**TASK**
Please copy the data exactly as it stands, minus the images.

────────────────

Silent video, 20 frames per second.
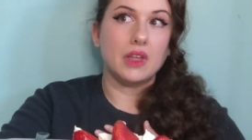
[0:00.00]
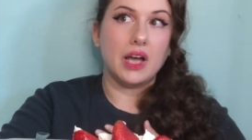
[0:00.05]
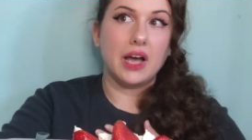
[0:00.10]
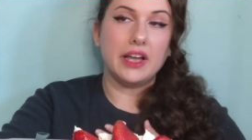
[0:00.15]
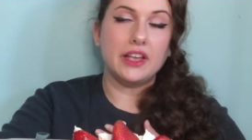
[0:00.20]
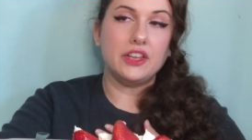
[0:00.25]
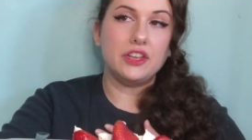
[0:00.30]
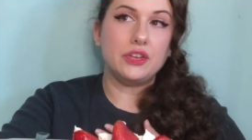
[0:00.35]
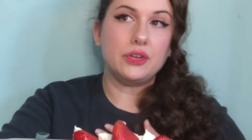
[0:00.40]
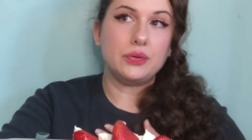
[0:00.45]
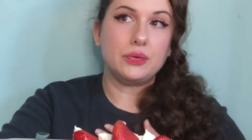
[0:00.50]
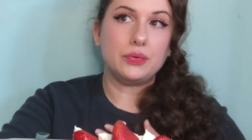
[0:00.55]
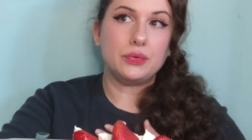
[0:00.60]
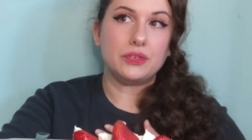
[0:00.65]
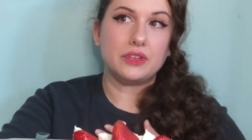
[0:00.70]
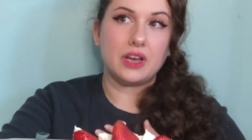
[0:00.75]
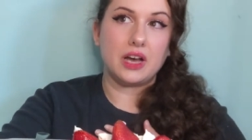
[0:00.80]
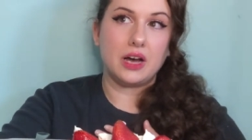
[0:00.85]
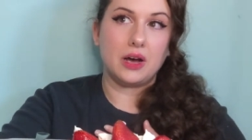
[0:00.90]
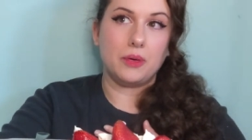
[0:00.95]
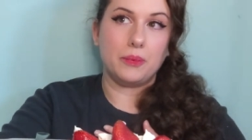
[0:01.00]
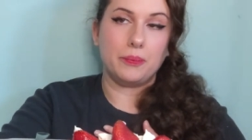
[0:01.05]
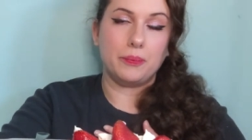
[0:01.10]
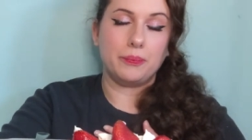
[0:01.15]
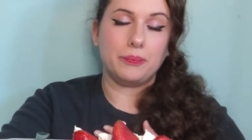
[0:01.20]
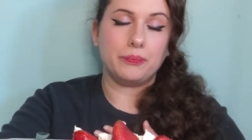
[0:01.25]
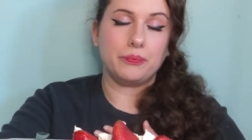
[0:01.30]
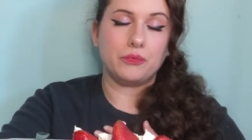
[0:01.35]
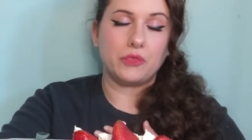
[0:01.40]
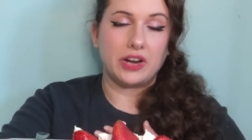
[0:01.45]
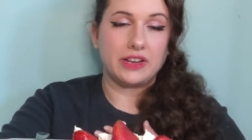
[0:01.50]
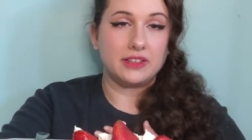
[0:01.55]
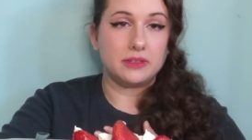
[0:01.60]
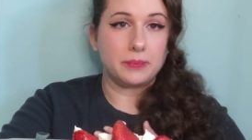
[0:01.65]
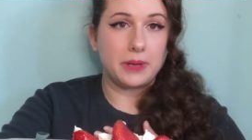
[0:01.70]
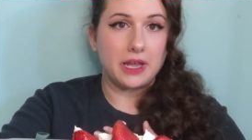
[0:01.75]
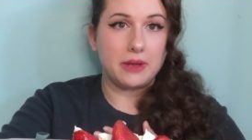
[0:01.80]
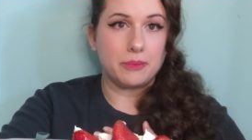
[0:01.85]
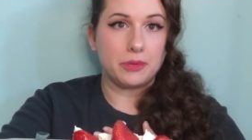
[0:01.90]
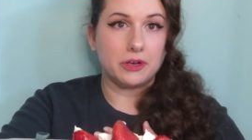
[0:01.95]
I use um, rice
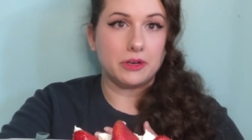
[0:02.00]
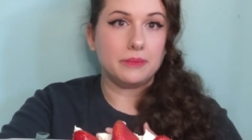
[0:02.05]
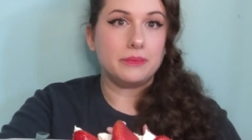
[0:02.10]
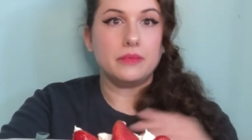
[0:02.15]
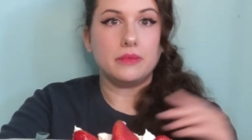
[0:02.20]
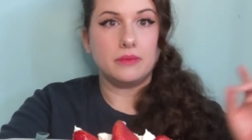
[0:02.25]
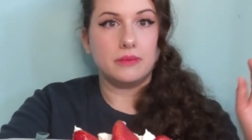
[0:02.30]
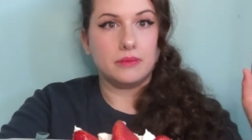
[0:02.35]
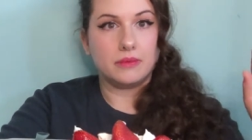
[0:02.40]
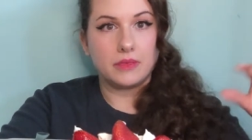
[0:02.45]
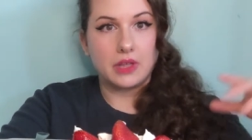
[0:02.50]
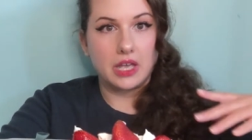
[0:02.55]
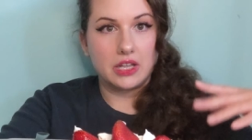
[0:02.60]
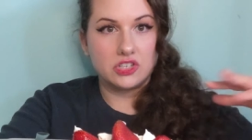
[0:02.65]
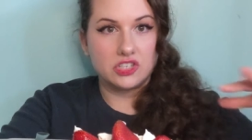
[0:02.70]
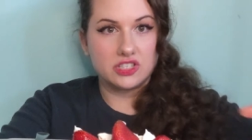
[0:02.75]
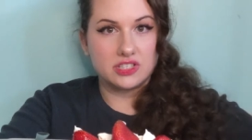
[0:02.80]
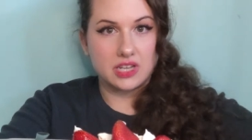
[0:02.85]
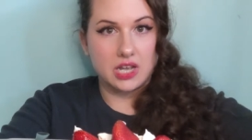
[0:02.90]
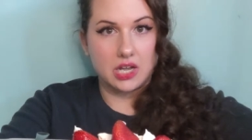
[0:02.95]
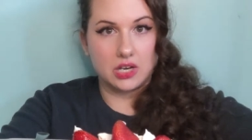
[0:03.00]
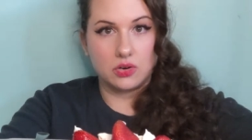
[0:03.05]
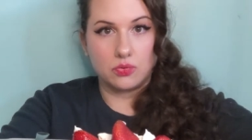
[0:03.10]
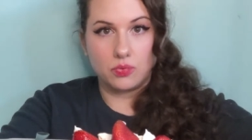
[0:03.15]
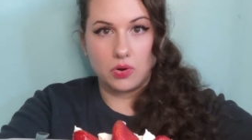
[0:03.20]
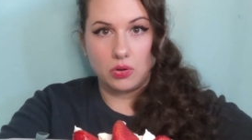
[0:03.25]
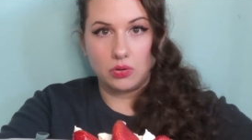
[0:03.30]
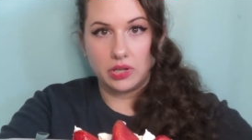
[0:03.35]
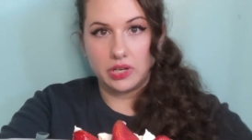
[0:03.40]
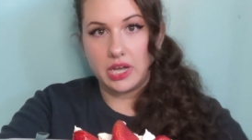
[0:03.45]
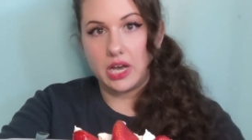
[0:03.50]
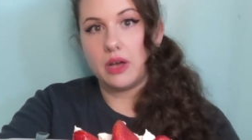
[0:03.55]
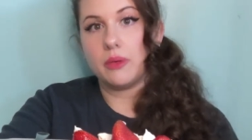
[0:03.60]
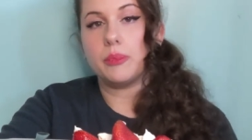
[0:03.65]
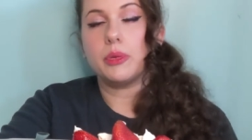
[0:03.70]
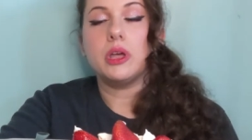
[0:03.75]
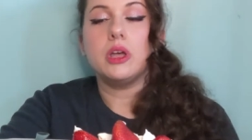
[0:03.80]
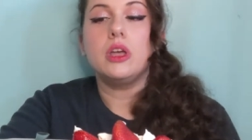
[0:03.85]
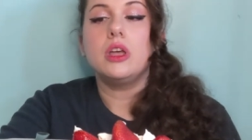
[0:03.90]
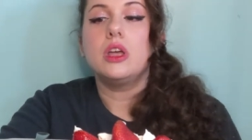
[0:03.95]
paper and just kind of roll it
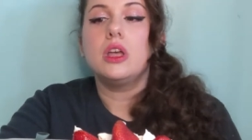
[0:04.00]
up,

────────────────

**EXERCISE SOLUTION**
Silent video, 20 frames per second.
[0:00.00]
[0:00.05]
[0:00.10]
[0:00.15]
[0:00.20]
[0:00.25]
[0:00.30]
[0:00.35]
[0:00.40]
[0:00.45]
[0:00.50]
[0:00.55]
[0:00.60]
[0:00.65]
[0:00.70]
[0:00.75]
[0:00.80]
[0:00.85]
[0:00.90]
[0:00.95]
[0:01.00]
[0:01.05]
[0:01.10]
[0:01.15]
[0:01.20]
[0:01.25]
[0:01.30]
[0:01.35]
[0:01.40]
[0:01.45]
[0:01.50]
[0:01.55]
[0:01.60]
[0:01.65]
[0:01.70]
[0:01.75]
[0:01.80]
[0:01.85]
[0:01.90]
[0:01.95]
I use um, rice
[0:02.00]
[0:02.05]
[0:02.10]
[0:02.15]
[0:02.20]
[0:02.25]
[0:02.30]
[0:02.35]
[0:02.40]
[0:02.45]
[0:02.50]
[0:02.55]
[0:02.60]
[0:02.65]
[0:02.70]
[0:02.75]
[0:02.80]
[0:02.85]
[0:02.90]
[0:02.95]
[0:03.00]
[0:03.05]
[0:03.10]
[0:03.15]
[0:03.20]
[0:03.25]
[0:03.30]
[0:03.35]
[0:03.40]
[0:03.45]
[0:03.50]
[0:03.55]
[0:03.60]
[0:03.65]
[0:03.70]
[0:03.75]
[0:03.80]
[0:03.85]
[0:03.90]
[0:03.95]
paper and just kind of roll it
[0:04.00]
up,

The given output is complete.